-------- Extracted information --------

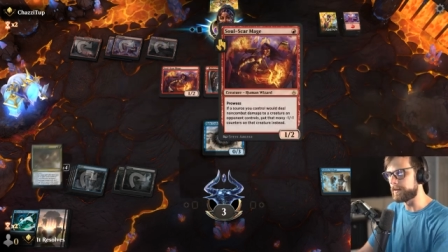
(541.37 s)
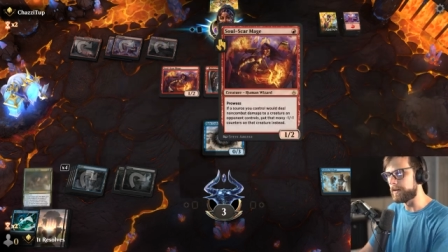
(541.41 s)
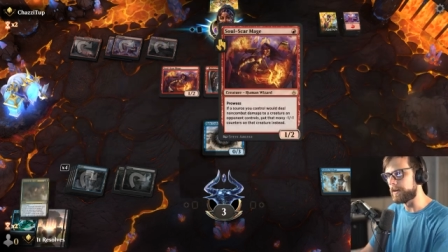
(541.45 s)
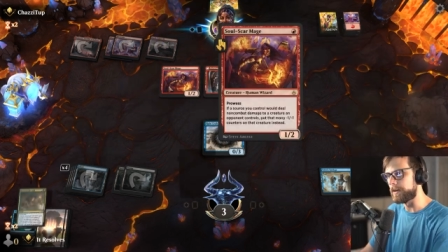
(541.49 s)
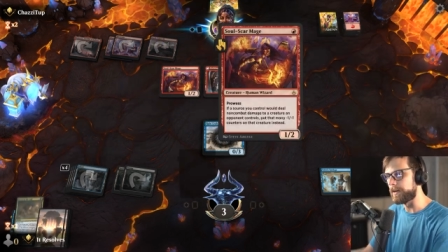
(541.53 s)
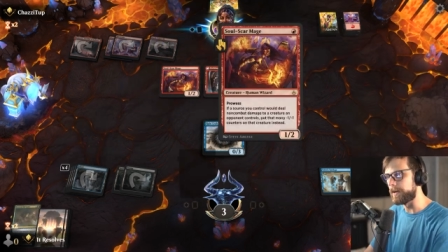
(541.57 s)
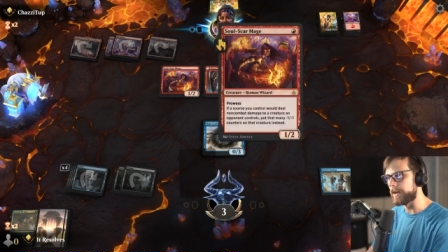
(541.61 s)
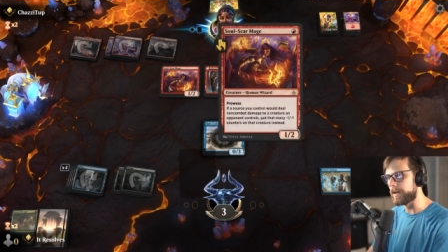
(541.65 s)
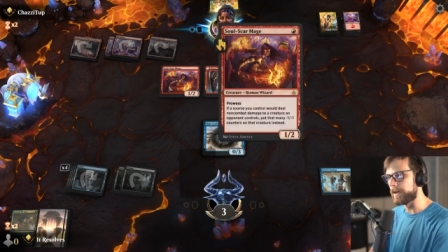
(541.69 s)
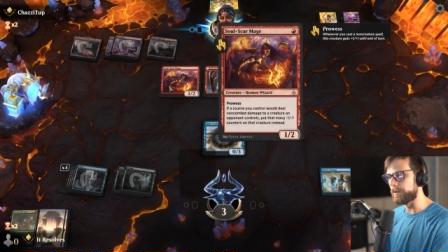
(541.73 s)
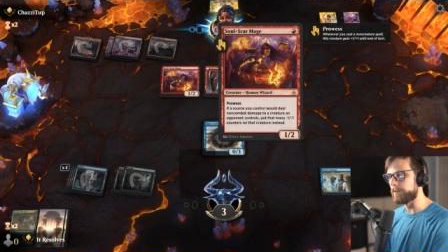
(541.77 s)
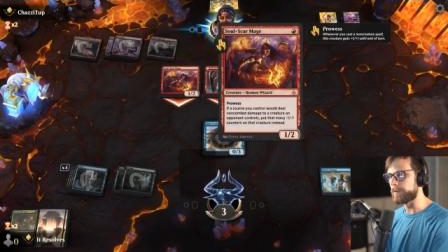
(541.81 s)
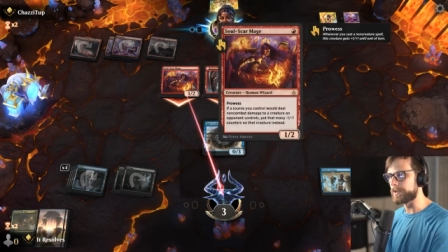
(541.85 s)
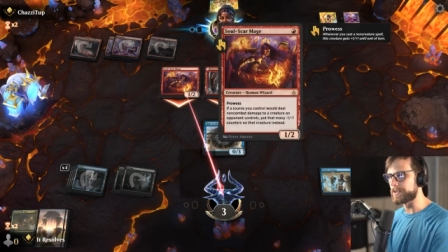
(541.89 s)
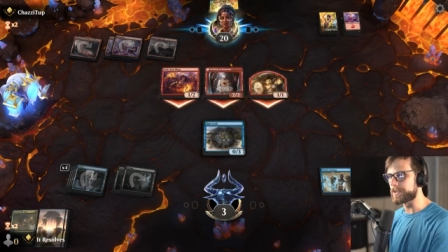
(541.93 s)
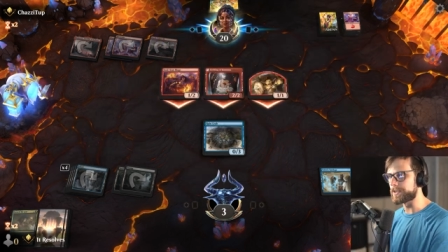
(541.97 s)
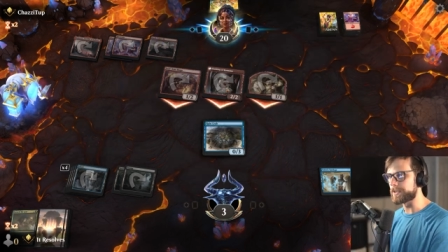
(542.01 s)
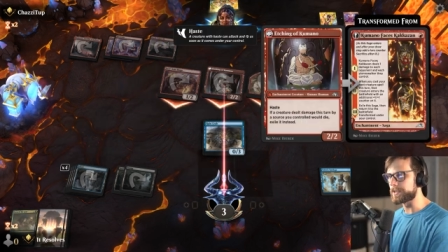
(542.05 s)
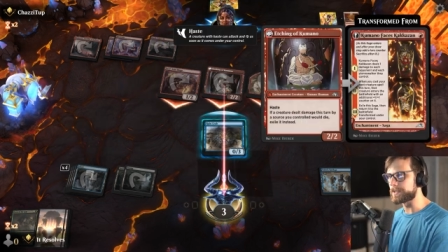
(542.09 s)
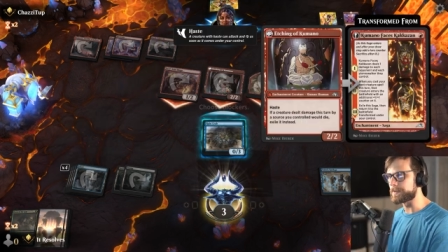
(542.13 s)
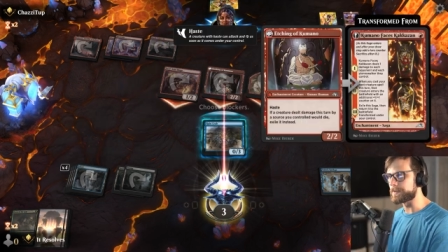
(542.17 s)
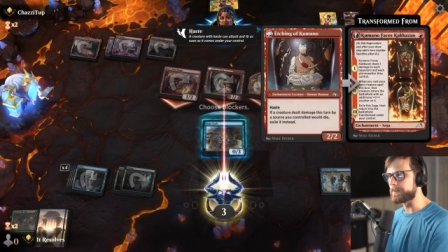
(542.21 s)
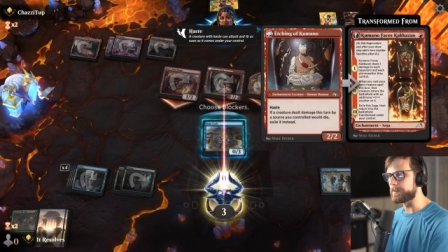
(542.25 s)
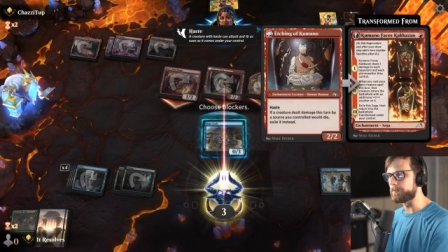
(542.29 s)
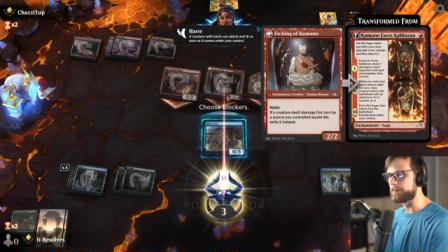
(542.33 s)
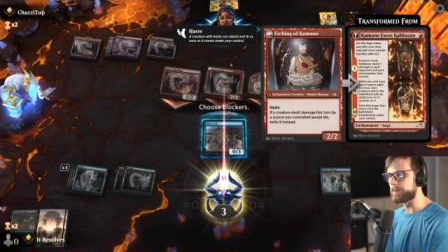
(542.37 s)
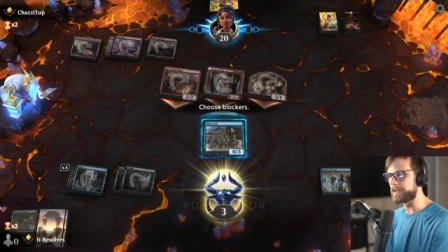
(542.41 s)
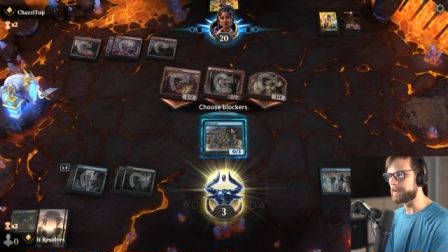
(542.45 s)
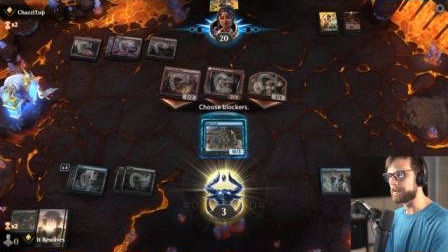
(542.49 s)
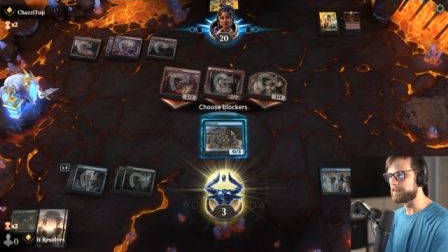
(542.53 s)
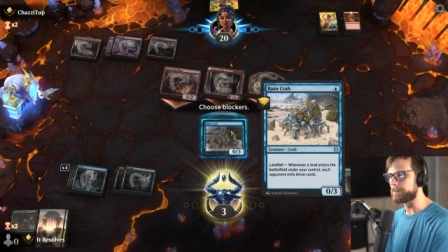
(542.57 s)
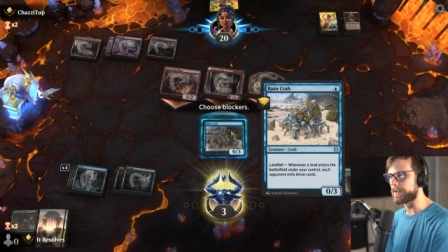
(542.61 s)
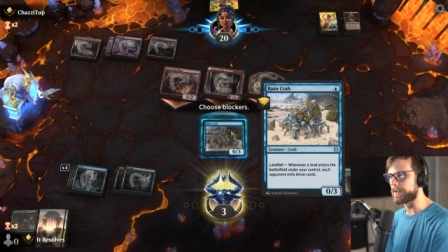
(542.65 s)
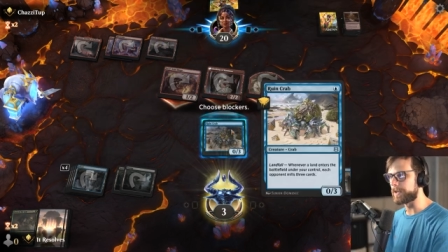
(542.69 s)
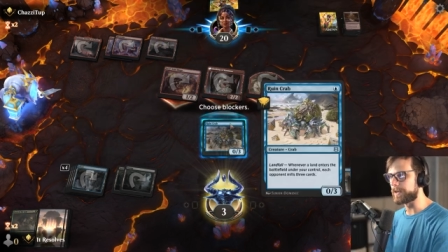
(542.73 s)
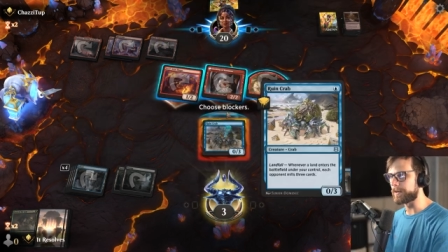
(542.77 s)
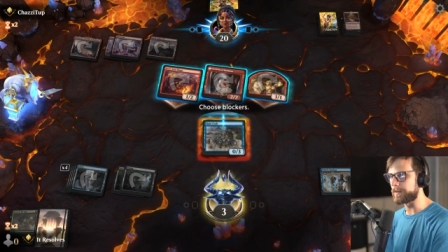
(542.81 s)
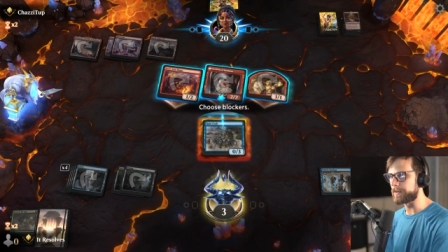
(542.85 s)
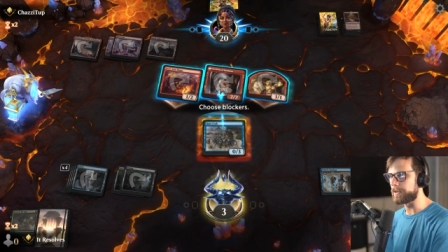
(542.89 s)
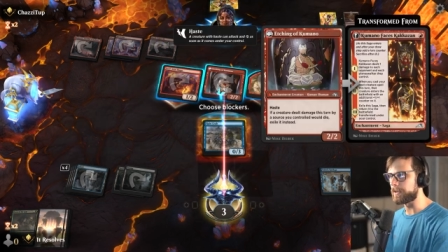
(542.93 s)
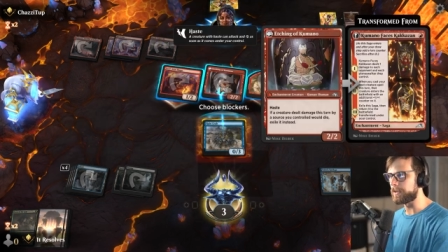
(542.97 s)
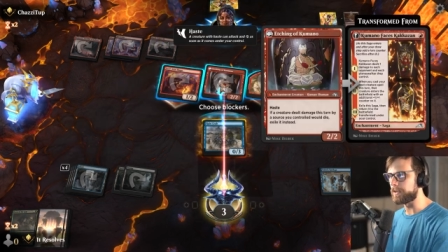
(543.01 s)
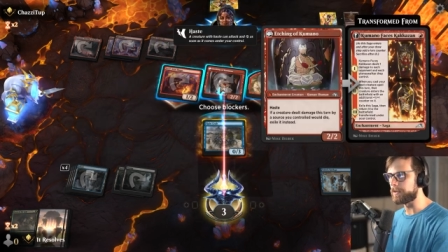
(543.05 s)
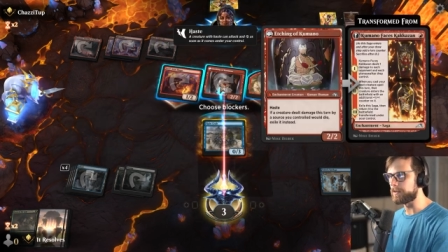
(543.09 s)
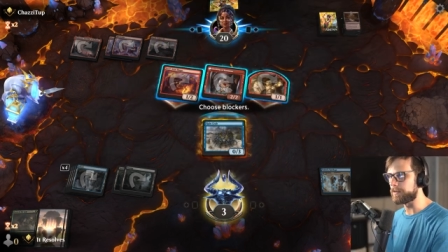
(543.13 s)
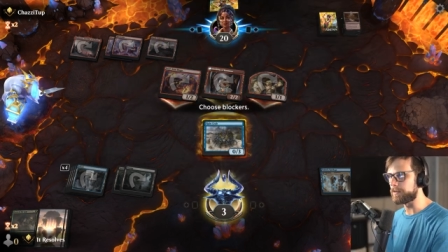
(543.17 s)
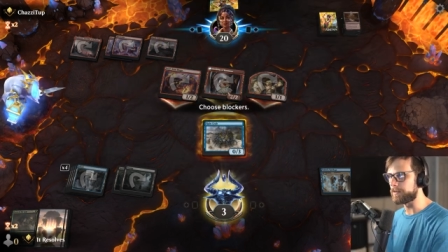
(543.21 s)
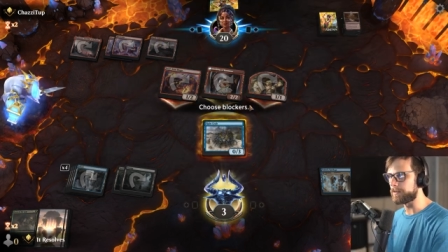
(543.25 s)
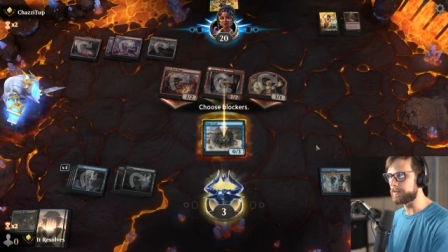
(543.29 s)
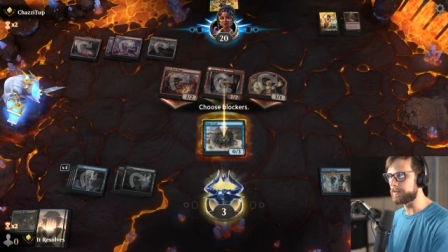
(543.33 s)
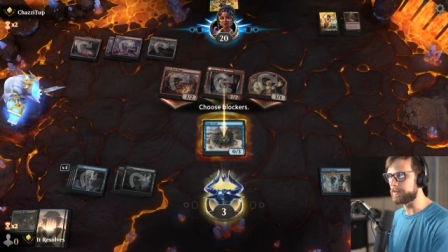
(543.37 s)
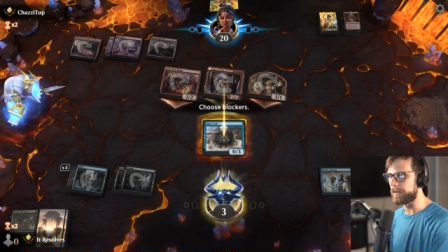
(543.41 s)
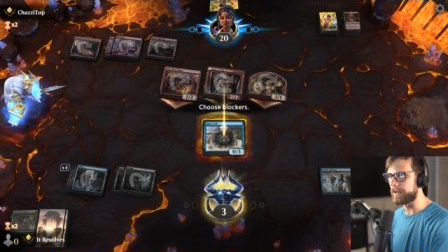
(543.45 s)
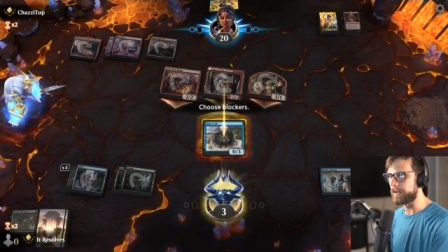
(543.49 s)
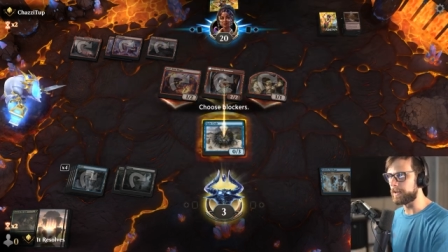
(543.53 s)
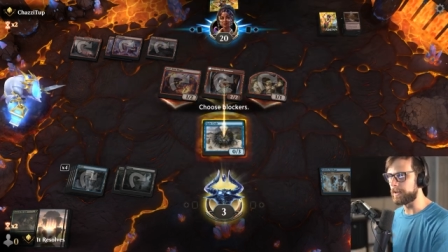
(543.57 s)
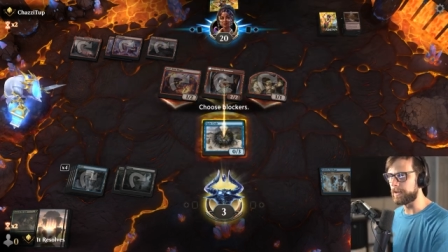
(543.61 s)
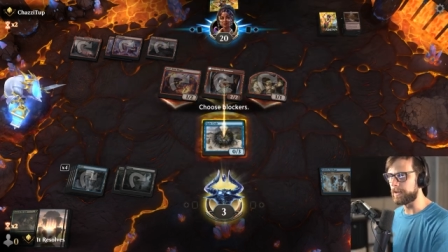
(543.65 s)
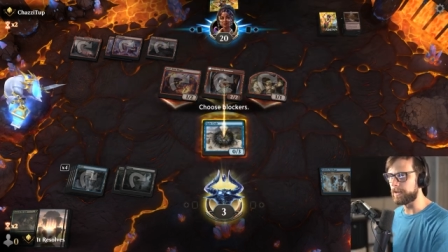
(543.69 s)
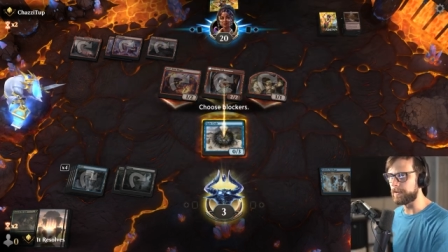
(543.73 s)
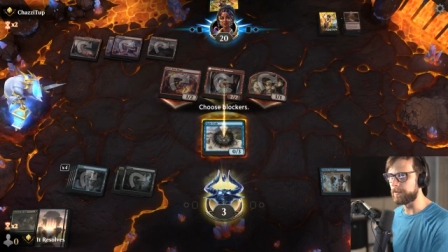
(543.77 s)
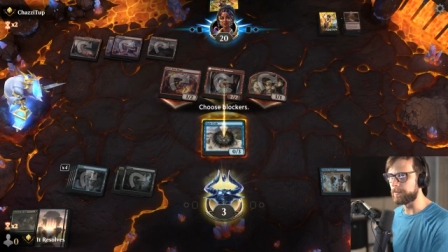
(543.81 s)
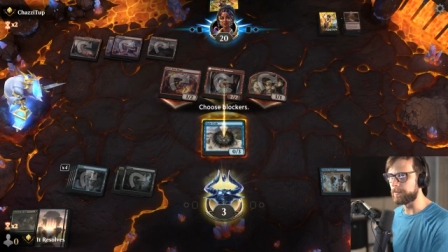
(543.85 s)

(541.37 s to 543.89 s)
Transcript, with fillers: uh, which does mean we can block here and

--------

[Exercise details]: Leave every image out and retype the entries above word for word.

[Response to the exercise]:
(541.37 s)
(541.41 s)
(541.45 s)
(541.49 s)
(541.53 s)
(541.57 s)
(541.61 s)
(541.65 s)
(541.69 s)
(541.73 s)
(541.77 s)
(541.81 s)
(541.85 s)
(541.89 s)
(541.93 s)
(541.97 s)
(542.01 s)
(542.05 s)
(542.09 s)
(542.13 s)
(542.17 s)
(542.21 s)
(542.25 s)
(542.29 s)
(542.33 s)
(542.37 s)
(542.41 s)
(542.45 s)
(542.49 s)
(542.53 s)
(542.57 s)
(542.61 s)
(542.65 s)
(542.69 s)
(542.73 s)
(542.77 s)
(542.81 s)
(542.85 s)
(542.89 s)
(542.93 s)
(542.97 s)
(543.01 s)
(543.05 s)
(543.09 s)
(543.13 s)
(543.17 s)
(543.21 s)
(543.25 s)
(543.29 s)
(543.33 s)
(543.37 s)
(543.41 s)
(543.45 s)
(543.49 s)
(543.53 s)
(543.57 s)
(543.61 s)
(543.65 s)
(543.69 s)
(543.73 s)
(543.77 s)
(543.81 s)
(543.85 s)

(541.37 s to 543.89 s)
Transcript, with fillers: uh, which does mean we can block here and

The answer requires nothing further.